Film w Polsce znany pod tytułem "Tamte dni, tamte noce". Tak, kipi erotyką, opowiada o romansie dwóch facetów, pomiędzy bohaterami jest wyraźna różnica wieku, ale tu nawet scena, w której młody Elio masturbuje się brzoskwinią, urasta do rangi kultowego i jak najbardziej oscarowego ujęcia.
See the full content Dlaczego film, w którym koleś masturbuje się brzoskwinią, zasługuje na tegorocznego Oscara?
Bo od 18 lat "Oscary" to dziadostwo przekombinowane kilkoma fajnymi filmami
uwazam, ze tego typu filmy są bardzo potrzebne, by otworzyc chociaz jeden mnej lub bardziej zamkniety mozg, tak wiec good, muy bien :)
Mozesz stwierdzic ze mam zamkniety mozg, ale sorry, fujka... w zyciu bym czegos takiego nie chcial ogladac, moj mozg nie potrzebuje ogladania takich scen. Malo mnie interesuje czy to by bylo straight, gay, lgb...wie cos tam para ... no sorry ale nie chcialoby mi sie takiej sceny ogladac..
to nie ogladaj? ps "nie mam nic przeciwko, ale..." czyli jednak masz :P
Dlaczego mogles nawet pomyslec ze bym ogladal ? Mysle ze wyraznie sie wyrazilem ze nie chcialbym tego ogladac, zatem nie ogladalem i nie mam w planach tego robic. Nie zgrywaj pesudo madrali prosze... ':PPPPPPP'. Ty masz swoje zdanie a ja mam swoje, rownie dobrze moglbym stwierdzic, ze gdybys nie skomentowal, to ja bym Twojego wpisu nie skomentowal, wiec o co chodzi ? Witamy w internetach. Do otwierania mozgow sadze ze znalazlyby sie mniej kontrowersyjne rzeczy.
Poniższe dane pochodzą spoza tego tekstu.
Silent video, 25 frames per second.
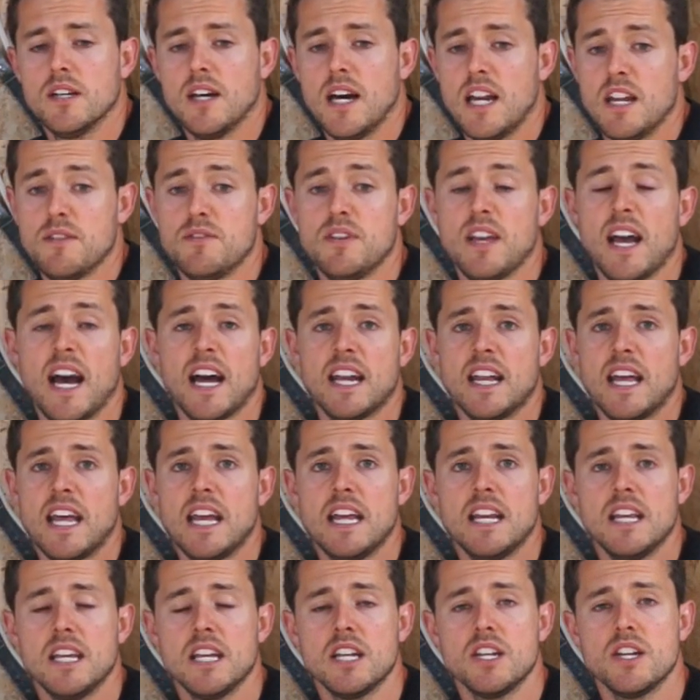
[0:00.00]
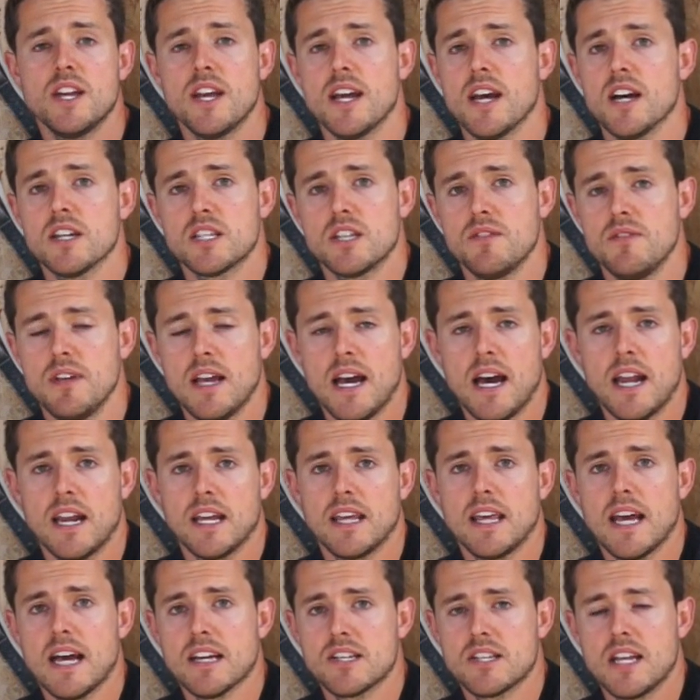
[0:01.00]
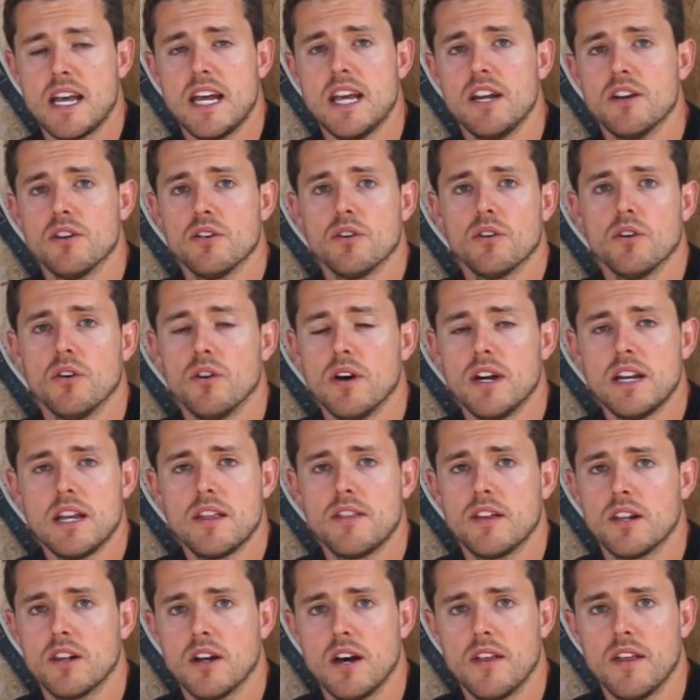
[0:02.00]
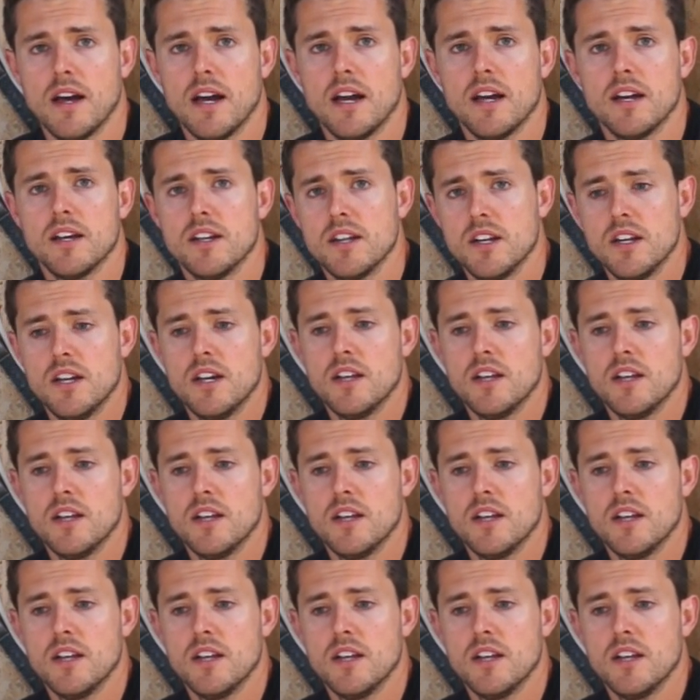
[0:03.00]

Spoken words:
And if you had heating in your house, if you had a gas heater or anything like that,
Zrobiles cytat, jakobym ja cos takiego napisal, ze nie mam nic przeciwko, po czym wrzucasz ze jednak mam. A gdzie ja napisalem ze mam czy nie mam ? Napisalem ze mi to mozgu nie otworzy i nie zamierzam ogladac, tu nie ma nic o posiadaniu czegos przeciwko. Nie mam nic przeciwko temu ze ludzie robia rozne filmy, bardzo dobrze ze robia je rozni ludzie na rozne sposoby. I niektorym beda sie podobac filmy od X , a innym od Z, proste. Nikt nikogo zmusza do ogladania, sluchania itdi tp.
a rob sobie co chcesz, chcesz miec ostatnie zdanie to miej, moze to podbije Twoje ego, ze wygrasz jakas malo znaczaca klotnie w internecie o nic
Otworzyć mózg na co? Na takie zboczenie? Jestem z tradycyjnej rodziny ijestem dosyć tolerancyjny, ale to trochę przesada już.
znowu: "z tradycyjnej rodziny ijestem dosyć tolerancyjny, ale ..." no nie, nie jestes tolerancyjny, wlasnie temu zaprzeczyłes, poza tym przeczytaj wikipedię "Jedna z trzech głównych orientacji seksualnych obok heteroseksualizmu oraz biseksualizmu". jak nie jestes tolerancyjny, to przynajmniej nie okreslaj się jako tolerancyjny. tyle mozesz zrobic. nie powielaj nieprawdy przynajmniej, trzymaj się tego, co piszą encyklopedie na ten temat.
Jestem tolerancyjny, ale są granice. Wszystko ma swoje granice i temu nie zaprzeczysz.
Przepis na Oskara to albo ckliwa opowiastka o homosiach albo o ciemiężonych czarnych Amerykanach. Chociaż patrząc na to co się dzieje, niedługo wygra jakieś barachło o złych Polakach zakładających swoje obozy w czasie IIWŚ... Oskary nie mają już od lat nic wspólnego z kinem, pozdrawiam.